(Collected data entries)
######

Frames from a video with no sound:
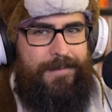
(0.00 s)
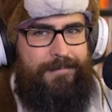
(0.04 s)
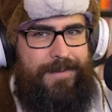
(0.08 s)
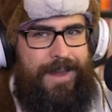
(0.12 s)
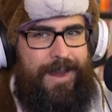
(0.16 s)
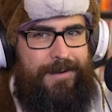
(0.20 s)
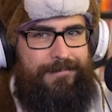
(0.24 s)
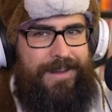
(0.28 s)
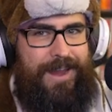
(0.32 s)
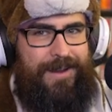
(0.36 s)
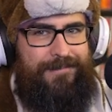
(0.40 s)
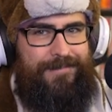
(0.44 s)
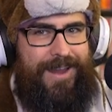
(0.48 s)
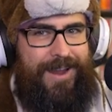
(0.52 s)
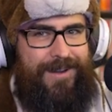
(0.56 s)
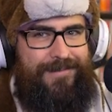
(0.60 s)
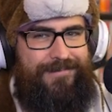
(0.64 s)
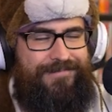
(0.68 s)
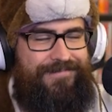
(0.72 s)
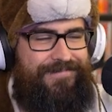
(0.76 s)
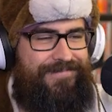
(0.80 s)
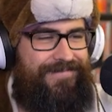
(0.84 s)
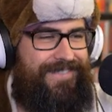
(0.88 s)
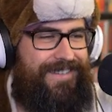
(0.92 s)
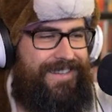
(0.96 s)
Meow, meow, meow.
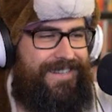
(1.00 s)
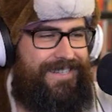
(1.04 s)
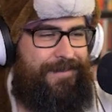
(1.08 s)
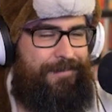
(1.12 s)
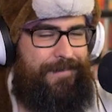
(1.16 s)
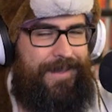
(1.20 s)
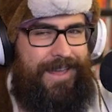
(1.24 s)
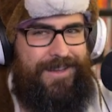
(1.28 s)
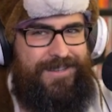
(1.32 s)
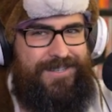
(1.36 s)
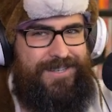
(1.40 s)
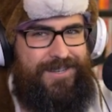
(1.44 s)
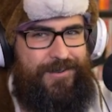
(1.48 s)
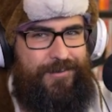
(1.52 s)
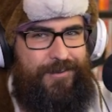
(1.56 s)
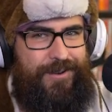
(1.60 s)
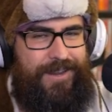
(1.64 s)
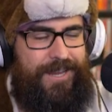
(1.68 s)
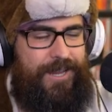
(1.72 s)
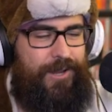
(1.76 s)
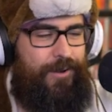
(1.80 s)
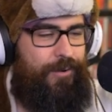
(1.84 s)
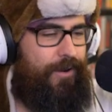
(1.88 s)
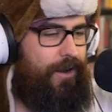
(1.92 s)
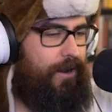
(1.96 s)
Is the meows
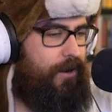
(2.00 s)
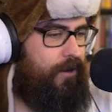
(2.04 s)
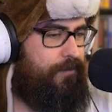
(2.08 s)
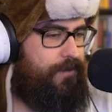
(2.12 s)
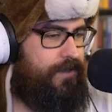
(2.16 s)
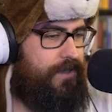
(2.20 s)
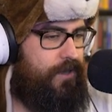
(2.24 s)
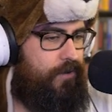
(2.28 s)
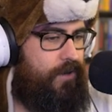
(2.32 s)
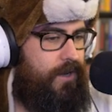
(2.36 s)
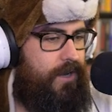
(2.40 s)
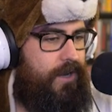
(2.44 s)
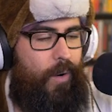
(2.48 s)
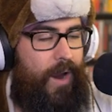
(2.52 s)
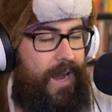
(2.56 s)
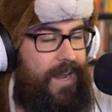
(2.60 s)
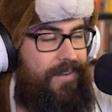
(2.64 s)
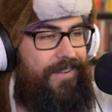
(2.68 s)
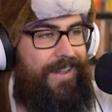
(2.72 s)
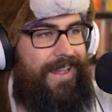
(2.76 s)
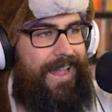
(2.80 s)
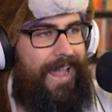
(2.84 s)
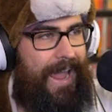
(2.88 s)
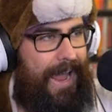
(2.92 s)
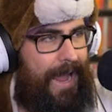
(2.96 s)
annoying you? I hope so.
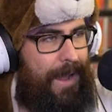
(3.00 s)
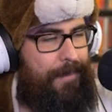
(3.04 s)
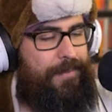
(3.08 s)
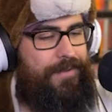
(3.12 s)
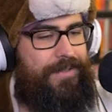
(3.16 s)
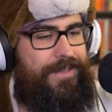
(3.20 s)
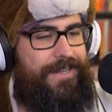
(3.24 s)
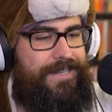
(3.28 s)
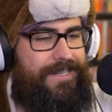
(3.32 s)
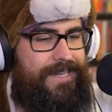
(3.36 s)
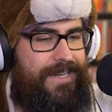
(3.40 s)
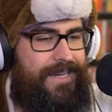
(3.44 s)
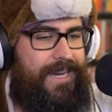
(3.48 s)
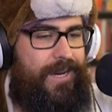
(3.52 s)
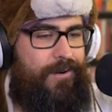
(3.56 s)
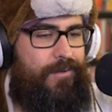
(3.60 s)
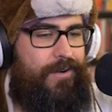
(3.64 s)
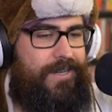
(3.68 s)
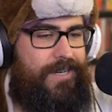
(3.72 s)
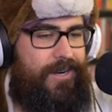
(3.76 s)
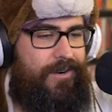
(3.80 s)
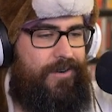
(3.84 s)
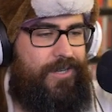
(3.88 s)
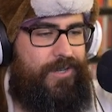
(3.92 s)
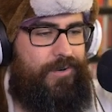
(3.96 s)
Waving happily, Tenko
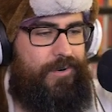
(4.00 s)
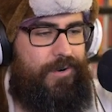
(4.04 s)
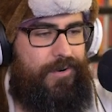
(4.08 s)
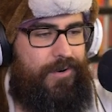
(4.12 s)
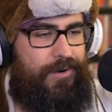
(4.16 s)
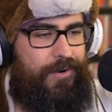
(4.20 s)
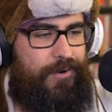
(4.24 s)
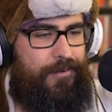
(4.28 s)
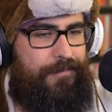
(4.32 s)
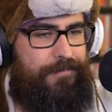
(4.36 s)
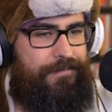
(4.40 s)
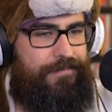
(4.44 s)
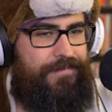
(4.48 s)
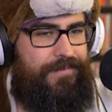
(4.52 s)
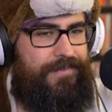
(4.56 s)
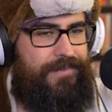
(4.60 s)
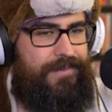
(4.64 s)
returned to her room.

######

**WHAT YOU ARE ASKED TO DO**
The expected output is the full data above, reproduced exactly with no images.

**EXERCISE ANSWER**
Frames from a video with no sound:
(0.00 s)
(0.04 s)
(0.08 s)
(0.12 s)
(0.16 s)
(0.20 s)
(0.24 s)
(0.28 s)
(0.32 s)
(0.36 s)
(0.40 s)
(0.44 s)
(0.48 s)
(0.52 s)
(0.56 s)
(0.60 s)
(0.64 s)
(0.68 s)
(0.72 s)
(0.76 s)
(0.80 s)
(0.84 s)
(0.88 s)
(0.92 s)
(0.96 s)
Meow, meow, meow.
(1.00 s)
(1.04 s)
(1.08 s)
(1.12 s)
(1.16 s)
(1.20 s)
(1.24 s)
(1.28 s)
(1.32 s)
(1.36 s)
(1.40 s)
(1.44 s)
(1.48 s)
(1.52 s)
(1.56 s)
(1.60 s)
(1.64 s)
(1.68 s)
(1.72 s)
(1.76 s)
(1.80 s)
(1.84 s)
(1.88 s)
(1.92 s)
(1.96 s)
Is the meows
(2.00 s)
(2.04 s)
(2.08 s)
(2.12 s)
(2.16 s)
(2.20 s)
(2.24 s)
(2.28 s)
(2.32 s)
(2.36 s)
(2.40 s)
(2.44 s)
(2.48 s)
(2.52 s)
(2.56 s)
(2.60 s)
(2.64 s)
(2.68 s)
(2.72 s)
(2.76 s)
(2.80 s)
(2.84 s)
(2.88 s)
(2.92 s)
(2.96 s)
annoying you? I hope so.
(3.00 s)
(3.04 s)
(3.08 s)
(3.12 s)
(3.16 s)
(3.20 s)
(3.24 s)
(3.28 s)
(3.32 s)
(3.36 s)
(3.40 s)
(3.44 s)
(3.48 s)
(3.52 s)
(3.56 s)
(3.60 s)
(3.64 s)
(3.68 s)
(3.72 s)
(3.76 s)
(3.80 s)
(3.84 s)
(3.88 s)
(3.92 s)
(3.96 s)
Waving happily, Tenko
(4.00 s)
(4.04 s)
(4.08 s)
(4.12 s)
(4.16 s)
(4.20 s)
(4.24 s)
(4.28 s)
(4.32 s)
(4.36 s)
(4.40 s)
(4.44 s)
(4.48 s)
(4.52 s)
(4.56 s)
(4.60 s)
(4.64 s)
returned to her room.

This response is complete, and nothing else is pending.